Dataset for efficiently querying files and metadata within Python distributions on PyPI

Wanted to share this group of datasets curated by Tom Forbes and my own accompanying article on how to get started querying quickly.

To my knowledge, there isn’t an easier way to access this type of information. I figure that this dataset would be useful for folks looking to answer questions on an ecosystem-scale such as use or adoption of packaging features, metadata fields and values, build backends, etc. This lets PEP authors and packaging maintainers make more data-driven decisions about the current state of Python packages both historically and in the current day-to-day.
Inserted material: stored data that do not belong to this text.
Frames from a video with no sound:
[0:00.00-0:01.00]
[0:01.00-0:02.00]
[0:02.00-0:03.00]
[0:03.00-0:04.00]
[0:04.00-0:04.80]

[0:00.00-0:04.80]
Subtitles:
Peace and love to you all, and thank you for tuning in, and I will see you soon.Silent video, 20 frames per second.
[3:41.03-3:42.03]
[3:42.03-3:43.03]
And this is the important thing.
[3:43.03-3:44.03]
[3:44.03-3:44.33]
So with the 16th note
I hope everyone that is interested finds the information and guide useful, happy to answer questions.

10 Likes

Thanks! Tom (@orf) posted some details about this dataset here a little while ago - You can now download PyPI locally

There’s some extra information that might be useful to people in that thread as well.

2 Likes

How does one query info about that? It looks like there is just core metadata exposed (build backend name is in the WHEEL file).
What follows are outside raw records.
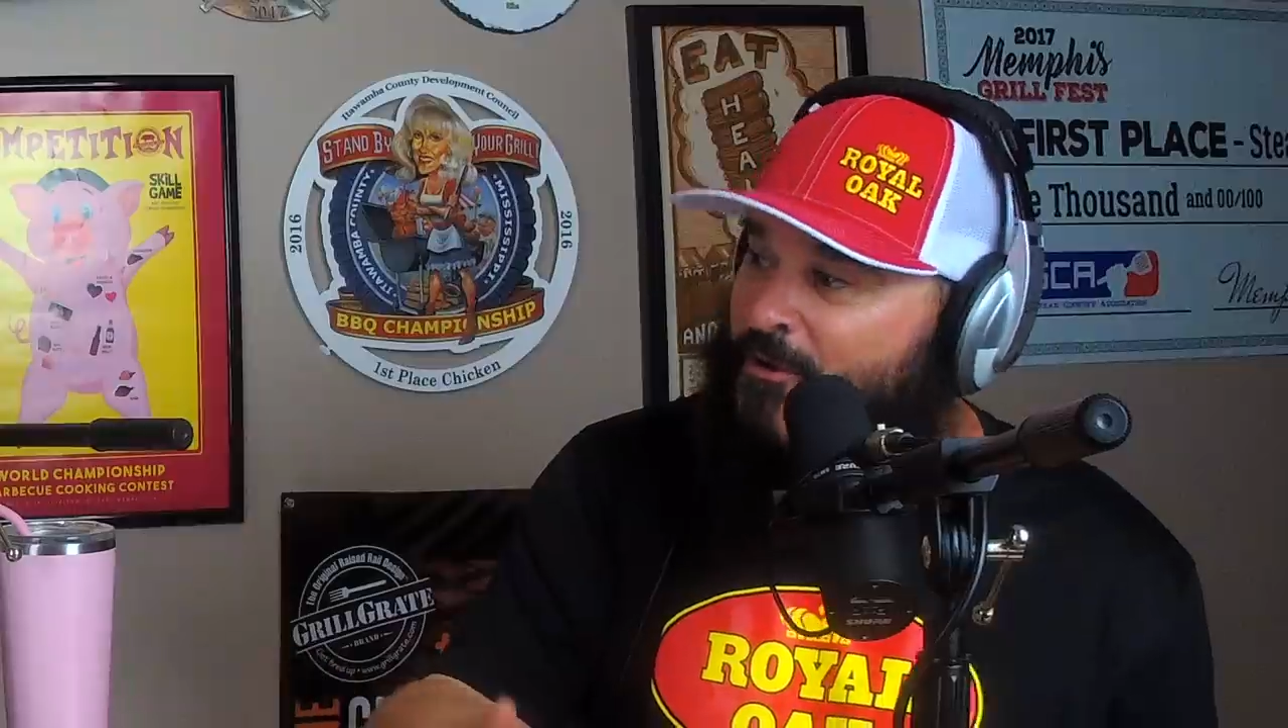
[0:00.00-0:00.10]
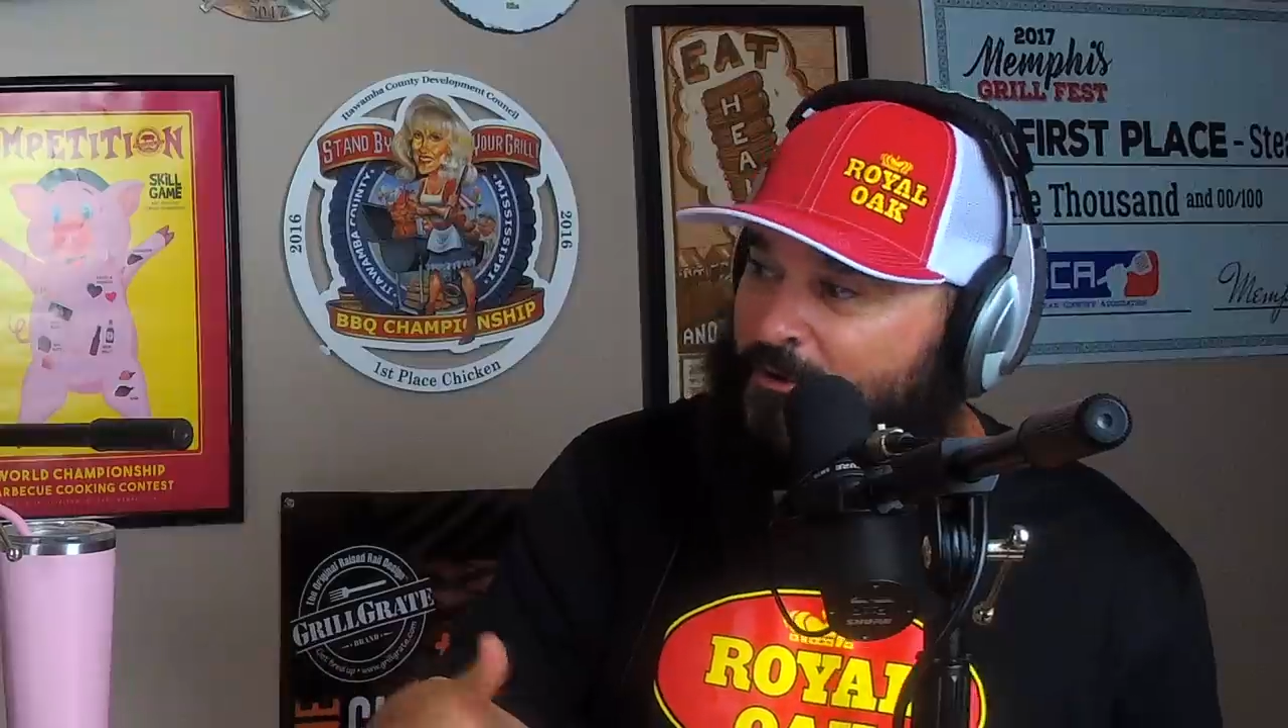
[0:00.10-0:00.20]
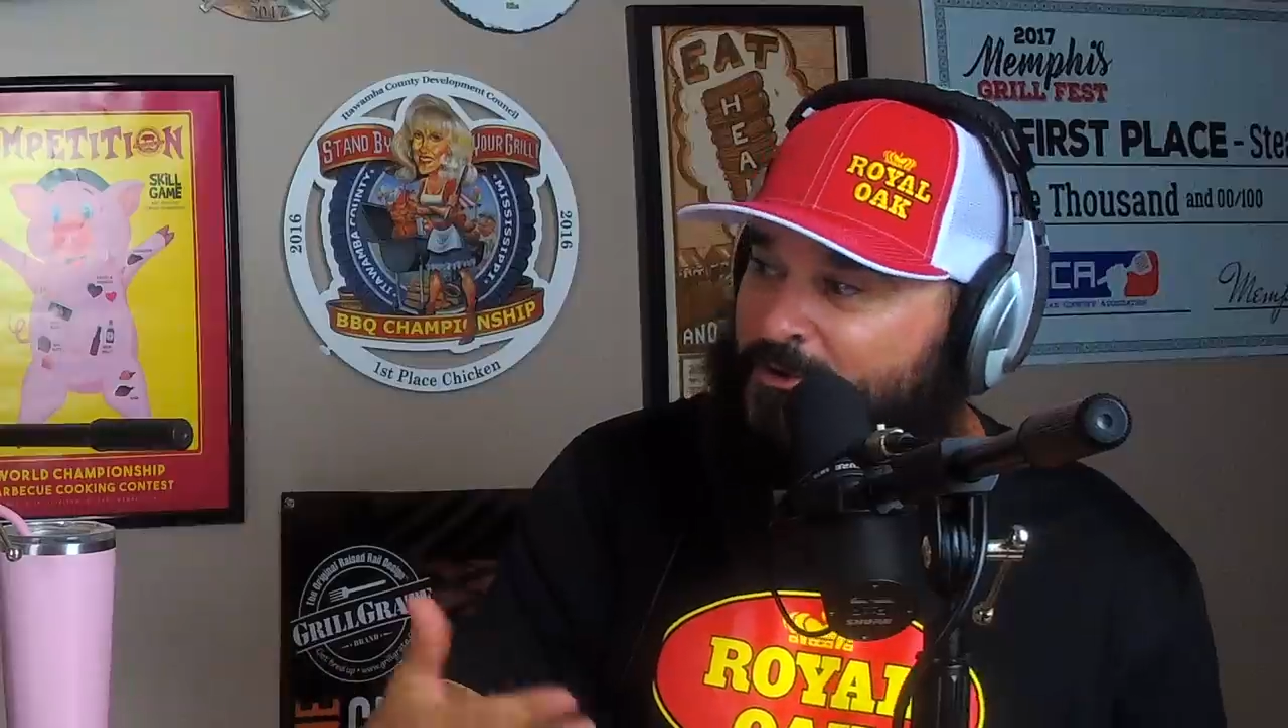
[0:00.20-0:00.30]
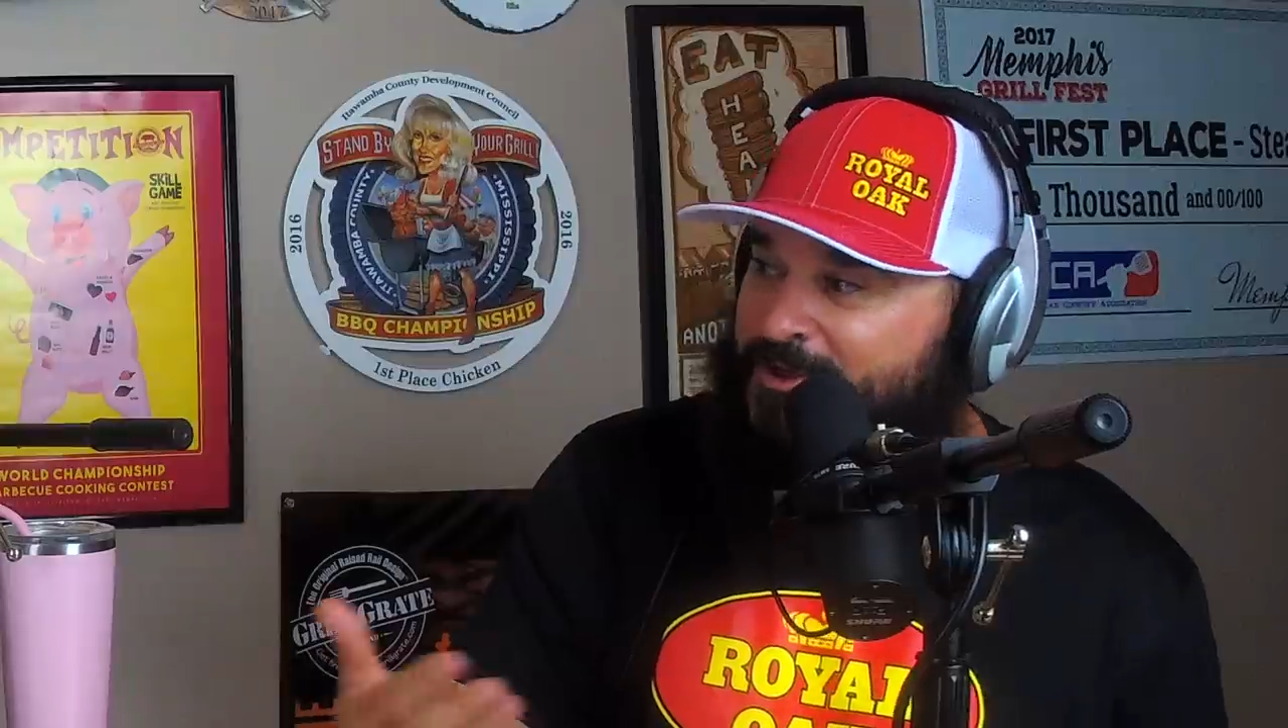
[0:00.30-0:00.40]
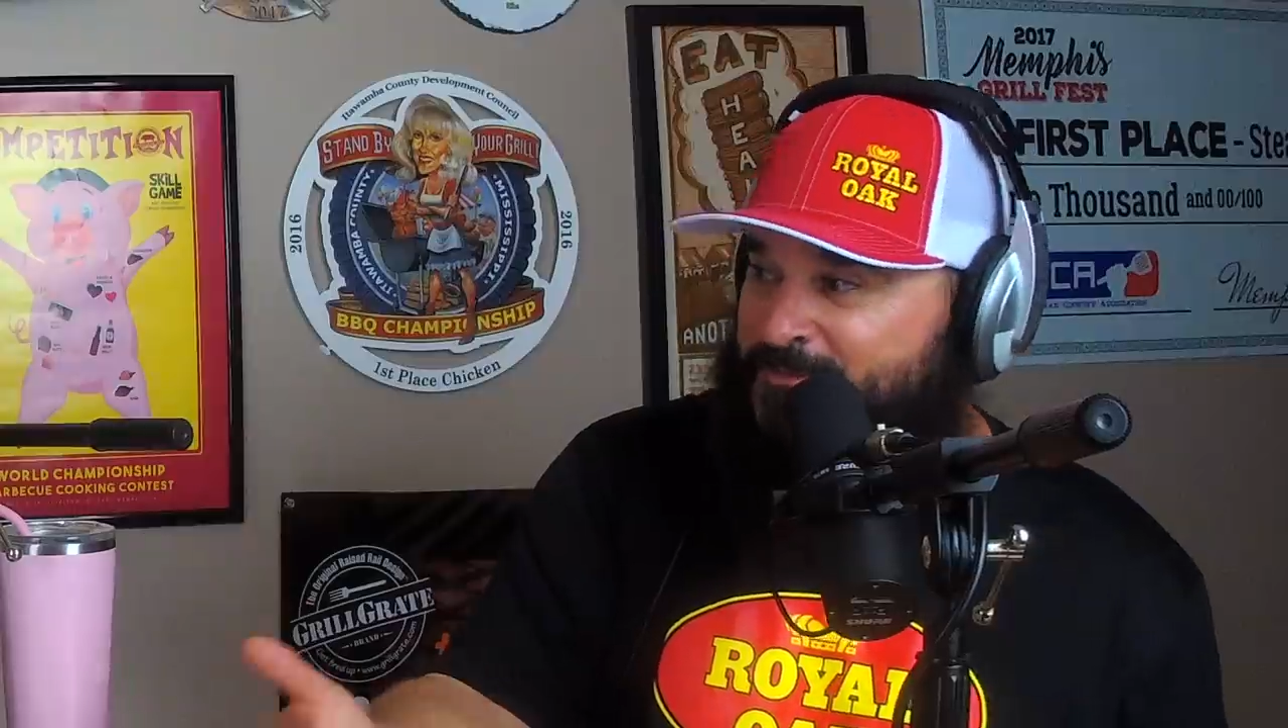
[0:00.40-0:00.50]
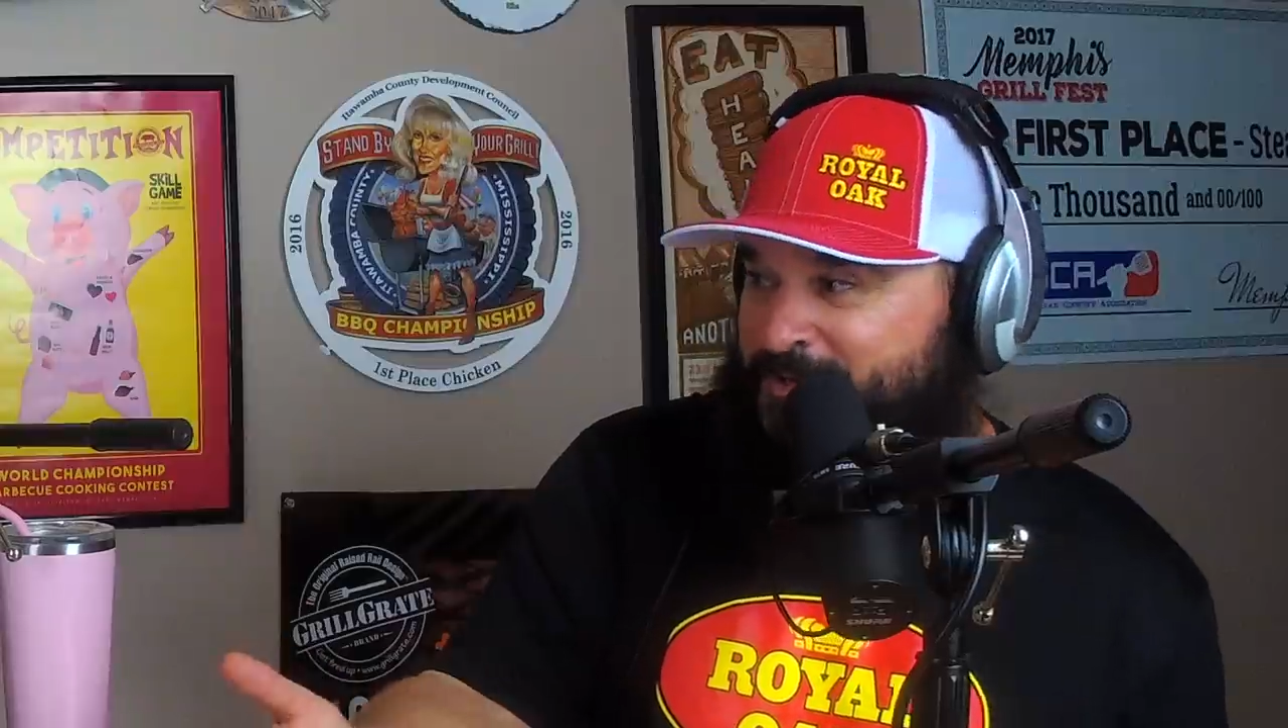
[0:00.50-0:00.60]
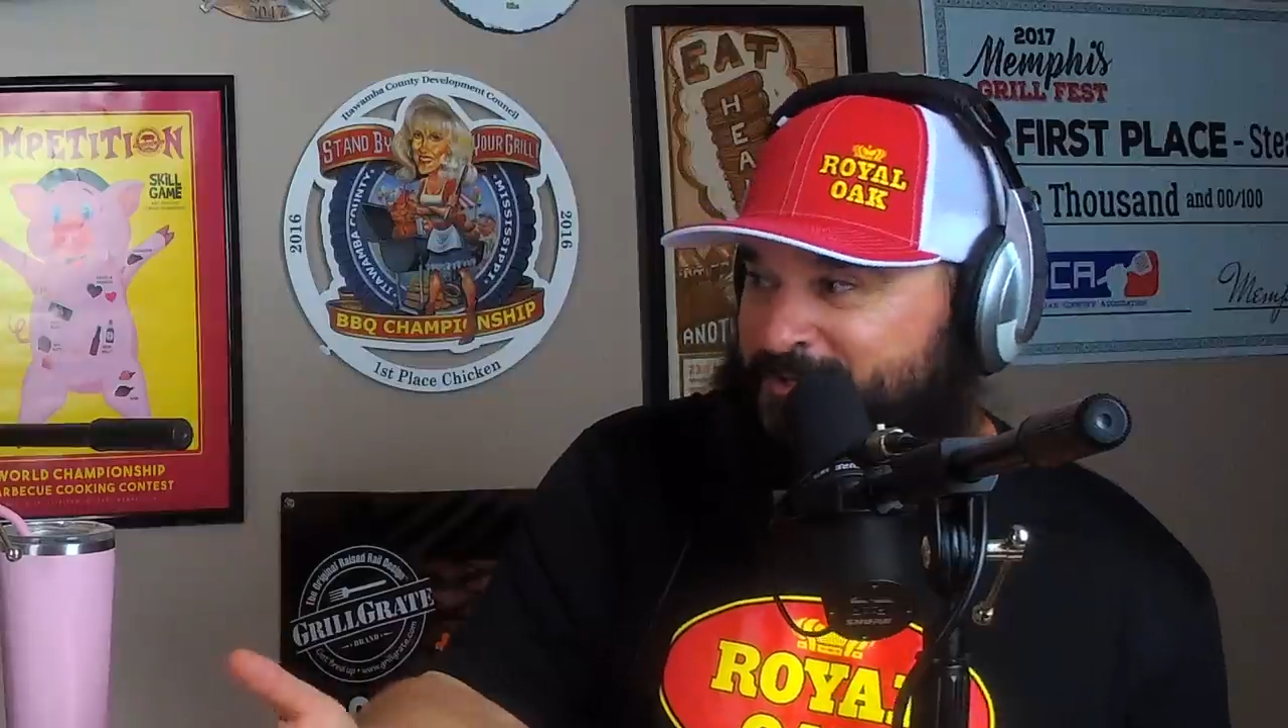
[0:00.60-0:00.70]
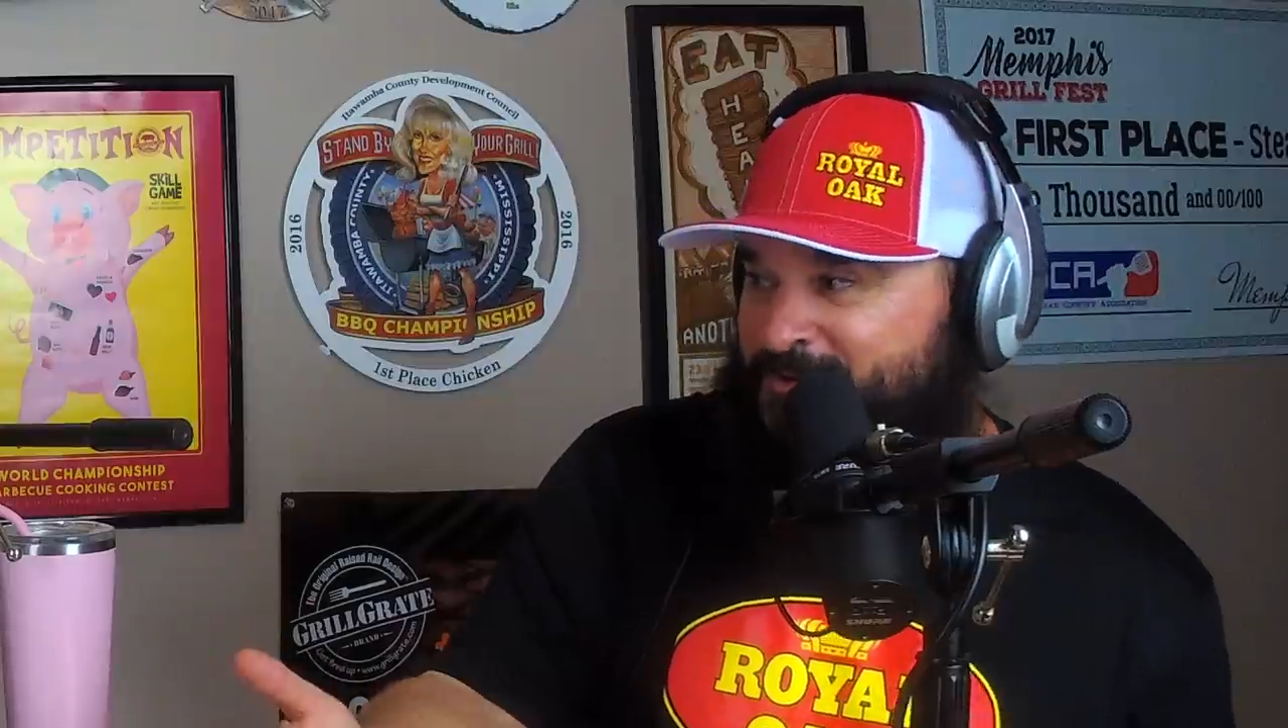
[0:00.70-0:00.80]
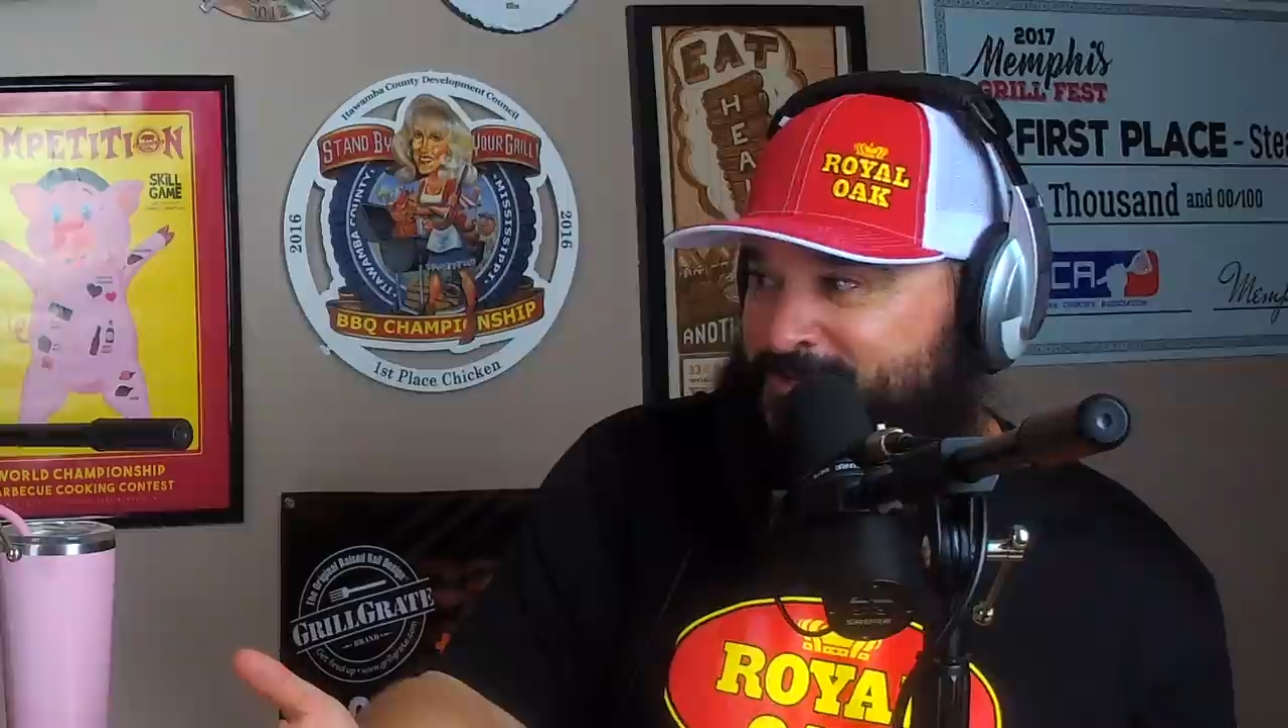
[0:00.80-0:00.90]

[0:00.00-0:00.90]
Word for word: Or can we do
You can find the content of individual files in a distribution, so look for all sdists with a pyproject.toml and parse that for the backend information. Any sdist without a pyproject.toml is setuptools based.

Does the dataset store the deserialized TOML data in a table or is there postprocessing one must do?

@ofek You would need to grab every pyproject.toml and WHEEL and do some post-processing, but you can do that by downloading those individual files instead of whole archives.

I actually was going to ask about this separately (also related to the debate around Python version upper-caps), but.

Would it be possible for dependency resolvers (especially installers that have to resolve dependencies) to query a dataset like this, such that they don’t have to repeatedly download entire wheels just to check metadata?

Would it be possible to keep that data up to date automatically when wheels are published?

Does the (official) metadata really have to live exclusively inside wheels?

1 Like

Isn’t that more or less what PEP 658 has already done? PEP 658 & 714 are now live on PyPI

3 Likes

It’s entirely possible that I haven’t had a serious test of this since May, so thanks for the heads-up.

PEP 643 would allow similar optimisations for some sdists (ones that don’t compute their dependency data dynamically) - note that PEP 658 isn’t limited to wheel metadata (although the PyPI implementation might be, currently).

Edit: Backfilling wouldn’t be possible, though, as sdists have to choose to publish metadata 2.2, and older sdists won’t have done so.

1 Like

Does PyPI support that yet?

Not yet. Support Metadata Version 2.2 · Issue #9660 · pypi/warehouse · GitHub

I think it’s basically waiting on someone to have the time to take the work to completion. Once PyPI supports metadata 2.2, then build backends like setuptools, hatch, etc., can start generating it.

1 Like